DATA:
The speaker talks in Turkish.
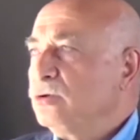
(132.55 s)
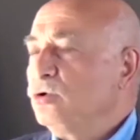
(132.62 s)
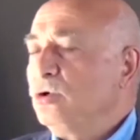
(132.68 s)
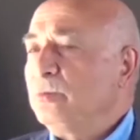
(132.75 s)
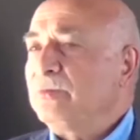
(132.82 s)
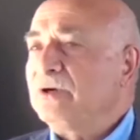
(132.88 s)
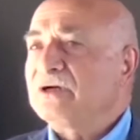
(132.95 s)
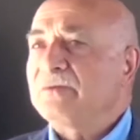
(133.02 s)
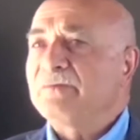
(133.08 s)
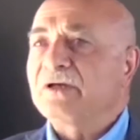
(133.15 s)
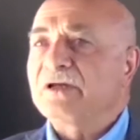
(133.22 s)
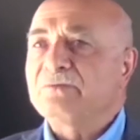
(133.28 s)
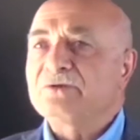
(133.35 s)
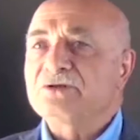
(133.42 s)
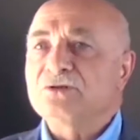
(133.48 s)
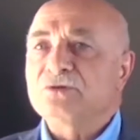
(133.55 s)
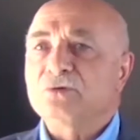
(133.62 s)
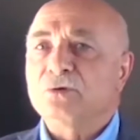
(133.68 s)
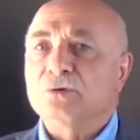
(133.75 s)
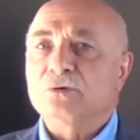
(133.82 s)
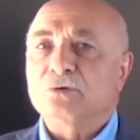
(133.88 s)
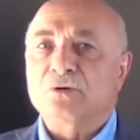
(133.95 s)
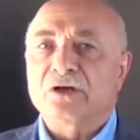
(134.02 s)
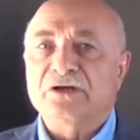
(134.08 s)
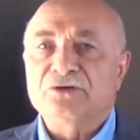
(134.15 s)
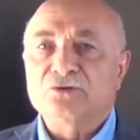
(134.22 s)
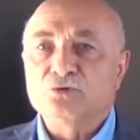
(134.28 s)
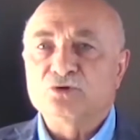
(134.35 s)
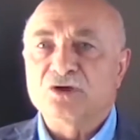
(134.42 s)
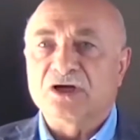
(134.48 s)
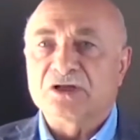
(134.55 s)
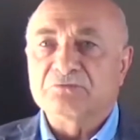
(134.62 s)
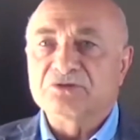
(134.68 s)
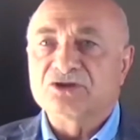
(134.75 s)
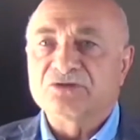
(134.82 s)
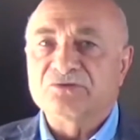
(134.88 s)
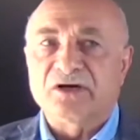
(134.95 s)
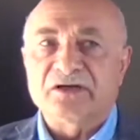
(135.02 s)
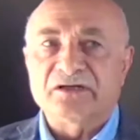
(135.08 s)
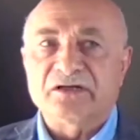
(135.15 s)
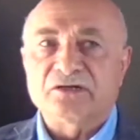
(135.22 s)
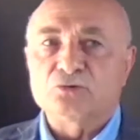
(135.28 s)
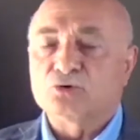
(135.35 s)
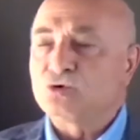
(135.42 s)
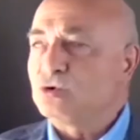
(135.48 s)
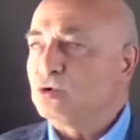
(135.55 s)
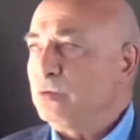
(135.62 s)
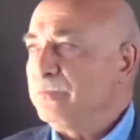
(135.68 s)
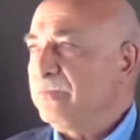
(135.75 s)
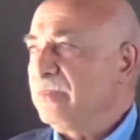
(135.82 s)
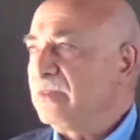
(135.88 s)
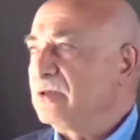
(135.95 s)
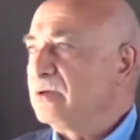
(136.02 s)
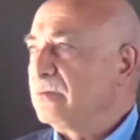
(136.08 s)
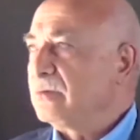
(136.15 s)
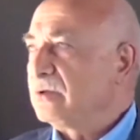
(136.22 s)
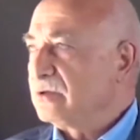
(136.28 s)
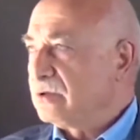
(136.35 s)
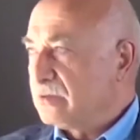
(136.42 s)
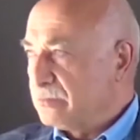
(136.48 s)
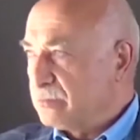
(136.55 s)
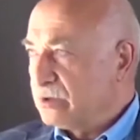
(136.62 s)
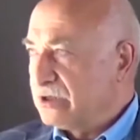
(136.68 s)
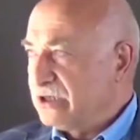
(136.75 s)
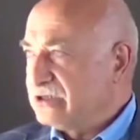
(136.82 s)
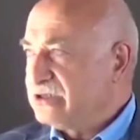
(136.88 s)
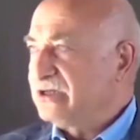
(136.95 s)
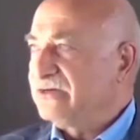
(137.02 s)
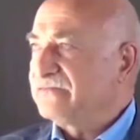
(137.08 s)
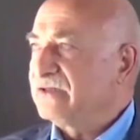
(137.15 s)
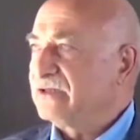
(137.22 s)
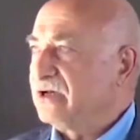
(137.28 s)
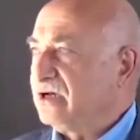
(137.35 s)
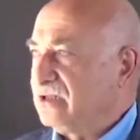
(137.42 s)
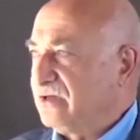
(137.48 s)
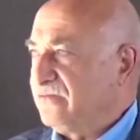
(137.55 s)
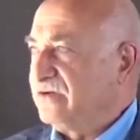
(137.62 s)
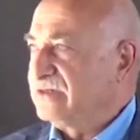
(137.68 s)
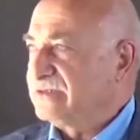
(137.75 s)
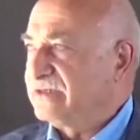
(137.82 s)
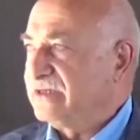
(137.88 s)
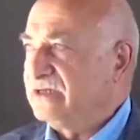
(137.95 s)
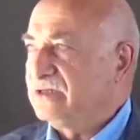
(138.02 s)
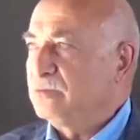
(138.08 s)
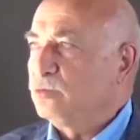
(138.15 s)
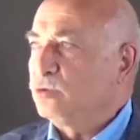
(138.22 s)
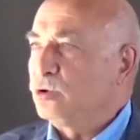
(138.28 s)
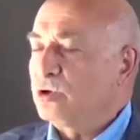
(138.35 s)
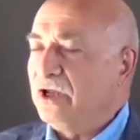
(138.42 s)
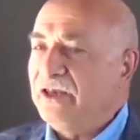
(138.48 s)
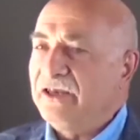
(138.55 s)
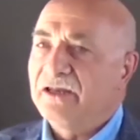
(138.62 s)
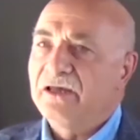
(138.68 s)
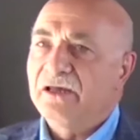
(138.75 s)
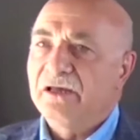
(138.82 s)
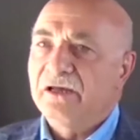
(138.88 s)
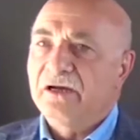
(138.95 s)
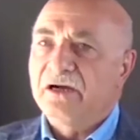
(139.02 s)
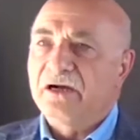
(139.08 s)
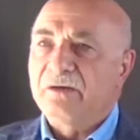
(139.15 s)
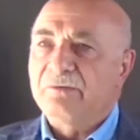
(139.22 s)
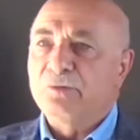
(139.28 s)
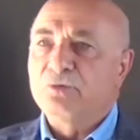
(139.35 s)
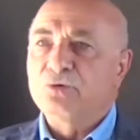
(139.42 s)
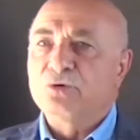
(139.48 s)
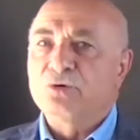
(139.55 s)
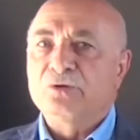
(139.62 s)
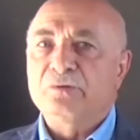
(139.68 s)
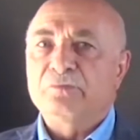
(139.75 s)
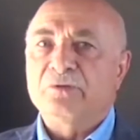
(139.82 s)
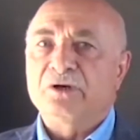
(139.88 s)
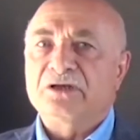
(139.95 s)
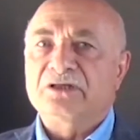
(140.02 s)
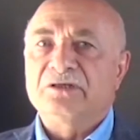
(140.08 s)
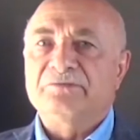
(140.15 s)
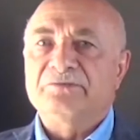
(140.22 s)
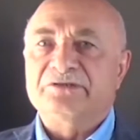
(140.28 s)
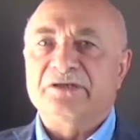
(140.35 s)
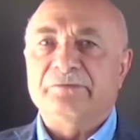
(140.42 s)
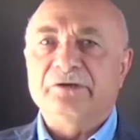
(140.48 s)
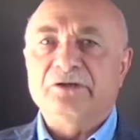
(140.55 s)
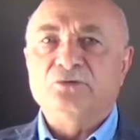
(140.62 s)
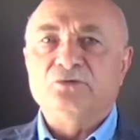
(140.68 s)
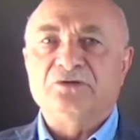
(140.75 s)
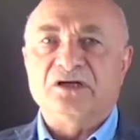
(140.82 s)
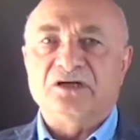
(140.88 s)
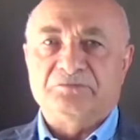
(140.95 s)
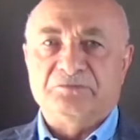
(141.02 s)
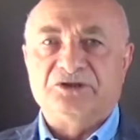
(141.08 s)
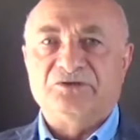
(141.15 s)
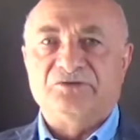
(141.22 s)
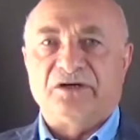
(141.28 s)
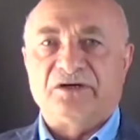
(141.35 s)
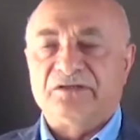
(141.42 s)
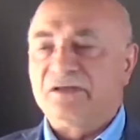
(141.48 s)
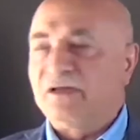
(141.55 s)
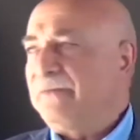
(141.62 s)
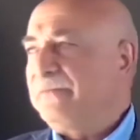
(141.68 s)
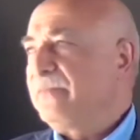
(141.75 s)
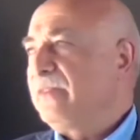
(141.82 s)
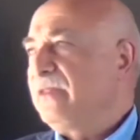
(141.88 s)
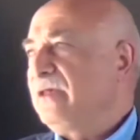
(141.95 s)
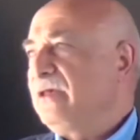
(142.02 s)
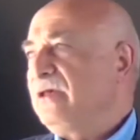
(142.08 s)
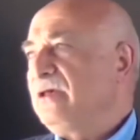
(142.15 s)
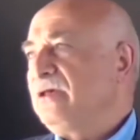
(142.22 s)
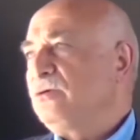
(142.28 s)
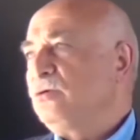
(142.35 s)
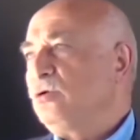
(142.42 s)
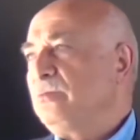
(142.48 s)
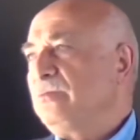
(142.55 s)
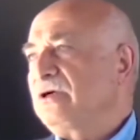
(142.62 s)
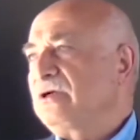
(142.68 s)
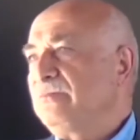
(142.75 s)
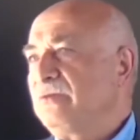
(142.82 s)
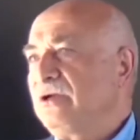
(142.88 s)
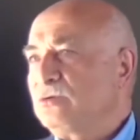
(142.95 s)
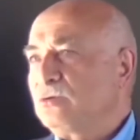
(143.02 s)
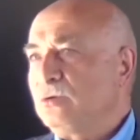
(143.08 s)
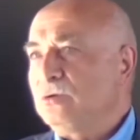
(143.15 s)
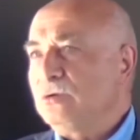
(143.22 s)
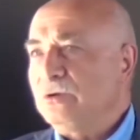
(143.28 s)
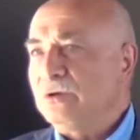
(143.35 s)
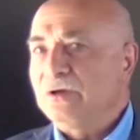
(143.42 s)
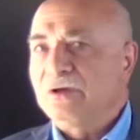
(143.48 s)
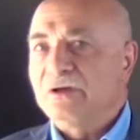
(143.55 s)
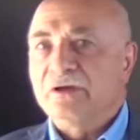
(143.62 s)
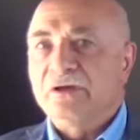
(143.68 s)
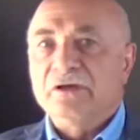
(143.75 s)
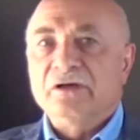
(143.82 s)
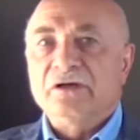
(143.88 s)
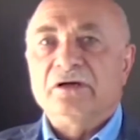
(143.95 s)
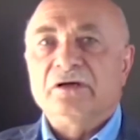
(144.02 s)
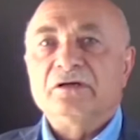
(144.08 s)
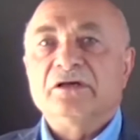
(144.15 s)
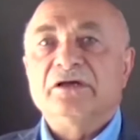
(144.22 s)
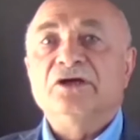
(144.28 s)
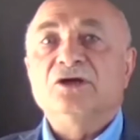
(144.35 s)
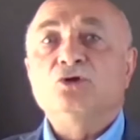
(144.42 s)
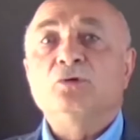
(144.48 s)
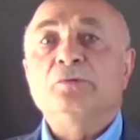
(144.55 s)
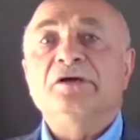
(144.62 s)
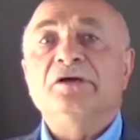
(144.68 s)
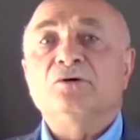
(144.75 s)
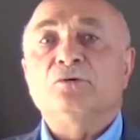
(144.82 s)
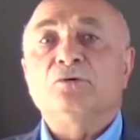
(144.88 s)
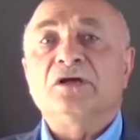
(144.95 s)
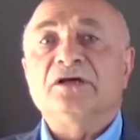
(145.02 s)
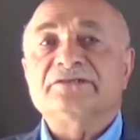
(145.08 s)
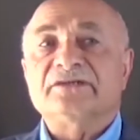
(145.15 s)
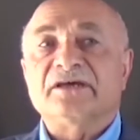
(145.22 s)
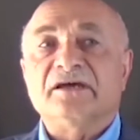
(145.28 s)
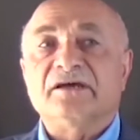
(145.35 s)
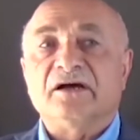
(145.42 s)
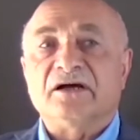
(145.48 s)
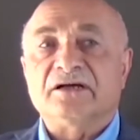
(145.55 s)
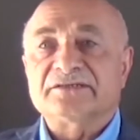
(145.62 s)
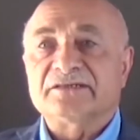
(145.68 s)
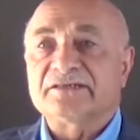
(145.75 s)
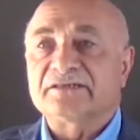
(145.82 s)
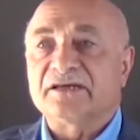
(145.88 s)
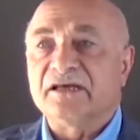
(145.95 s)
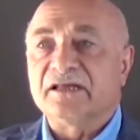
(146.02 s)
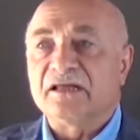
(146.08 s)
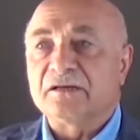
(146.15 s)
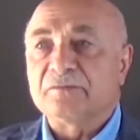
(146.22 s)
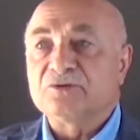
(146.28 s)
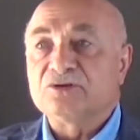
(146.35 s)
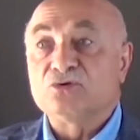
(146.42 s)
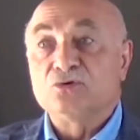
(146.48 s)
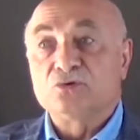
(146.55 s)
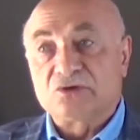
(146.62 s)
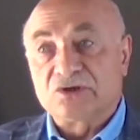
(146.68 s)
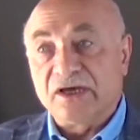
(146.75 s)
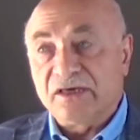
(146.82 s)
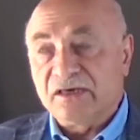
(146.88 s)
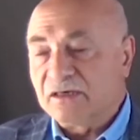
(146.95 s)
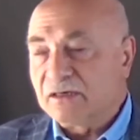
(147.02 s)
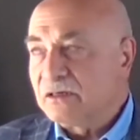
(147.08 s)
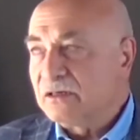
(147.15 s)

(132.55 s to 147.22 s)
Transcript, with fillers: Yoğun bakımlarımızın doluluk oranı yüzde 60 civarına düştü. Geçen hafta daha da fazlaydı bu oran. Ama bugün baktığımız zaman yüzde 60 civarında yoğun bakımlar dolu. Entübe olan sayı, hasta sayılarımız yüksek.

WHAT TO WORK ON:
Using the material above, set down every line exactly, but skip the pictures.

COMPLETED EXERCISE:
The speaker talks in Turkish.
(132.55 s)
(132.62 s)
(132.68 s)
(132.75 s)
(132.82 s)
(132.88 s)
(132.95 s)
(133.02 s)
(133.08 s)
(133.15 s)
(133.22 s)
(133.28 s)
(133.35 s)
(133.42 s)
(133.48 s)
(133.55 s)
(133.62 s)
(133.68 s)
(133.75 s)
(133.82 s)
(133.88 s)
(133.95 s)
(134.02 s)
(134.08 s)
(134.15 s)
(134.22 s)
(134.28 s)
(134.35 s)
(134.42 s)
(134.48 s)
(134.55 s)
(134.62 s)
(134.68 s)
(134.75 s)
(134.82 s)
(134.88 s)
(134.95 s)
(135.02 s)
(135.08 s)
(135.15 s)
(135.22 s)
(135.28 s)
(135.35 s)
(135.42 s)
(135.48 s)
(135.55 s)
(135.62 s)
(135.68 s)
(135.75 s)
(135.82 s)
(135.88 s)
(135.95 s)
(136.02 s)
(136.08 s)
(136.15 s)
(136.22 s)
(136.28 s)
(136.35 s)
(136.42 s)
(136.48 s)
(136.55 s)
(136.62 s)
(136.68 s)
(136.75 s)
(136.82 s)
(136.88 s)
(136.95 s)
(137.02 s)
(137.08 s)
(137.15 s)
(137.22 s)
(137.28 s)
(137.35 s)
(137.42 s)
(137.48 s)
(137.55 s)
(137.62 s)
(137.68 s)
(137.75 s)
(137.82 s)
(137.88 s)
(137.95 s)
(138.02 s)
(138.08 s)
(138.15 s)
(138.22 s)
(138.28 s)
(138.35 s)
(138.42 s)
(138.48 s)
(138.55 s)
(138.62 s)
(138.68 s)
(138.75 s)
(138.82 s)
(138.88 s)
(138.95 s)
(139.02 s)
(139.08 s)
(139.15 s)
(139.22 s)
(139.28 s)
(139.35 s)
(139.42 s)
(139.48 s)
(139.55 s)
(139.62 s)
(139.68 s)
(139.75 s)
(139.82 s)
(139.88 s)
(139.95 s)
(140.02 s)
(140.08 s)
(140.15 s)
(140.22 s)
(140.28 s)
(140.35 s)
(140.42 s)
(140.48 s)
(140.55 s)
(140.62 s)
(140.68 s)
(140.75 s)
(140.82 s)
(140.88 s)
(140.95 s)
(141.02 s)
(141.08 s)
(141.15 s)
(141.22 s)
(141.28 s)
(141.35 s)
(141.42 s)
(141.48 s)
(141.55 s)
(141.62 s)
(141.68 s)
(141.75 s)
(141.82 s)
(141.88 s)
(141.95 s)
(142.02 s)
(142.08 s)
(142.15 s)
(142.22 s)
(142.28 s)
(142.35 s)
(142.42 s)
(142.48 s)
(142.55 s)
(142.62 s)
(142.68 s)
(142.75 s)
(142.82 s)
(142.88 s)
(142.95 s)
(143.02 s)
(143.08 s)
(143.15 s)
(143.22 s)
(143.28 s)
(143.35 s)
(143.42 s)
(143.48 s)
(143.55 s)
(143.62 s)
(143.68 s)
(143.75 s)
(143.82 s)
(143.88 s)
(143.95 s)
(144.02 s)
(144.08 s)
(144.15 s)
(144.22 s)
(144.28 s)
(144.35 s)
(144.42 s)
(144.48 s)
(144.55 s)
(144.62 s)
(144.68 s)
(144.75 s)
(144.82 s)
(144.88 s)
(144.95 s)
(145.02 s)
(145.08 s)
(145.15 s)
(145.22 s)
(145.28 s)
(145.35 s)
(145.42 s)
(145.48 s)
(145.55 s)
(145.62 s)
(145.68 s)
(145.75 s)
(145.82 s)
(145.88 s)
(145.95 s)
(146.02 s)
(146.08 s)
(146.15 s)
(146.22 s)
(146.28 s)
(146.35 s)
(146.42 s)
(146.48 s)
(146.55 s)
(146.62 s)
(146.68 s)
(146.75 s)
(146.82 s)
(146.88 s)
(146.95 s)
(147.02 s)
(147.08 s)
(147.15 s)

(132.55 s to 147.22 s)
Transcript, with fillers: Yoğun bakımlarımızın doluluk oranı yüzde 60 civarına düştü. Geçen hafta daha da fazlaydı bu oran. Ama bugün baktığımız zaman yüzde 60 civarında yoğun bakımlar dolu. Entübe olan sayı, hasta sayılarımız yüksek.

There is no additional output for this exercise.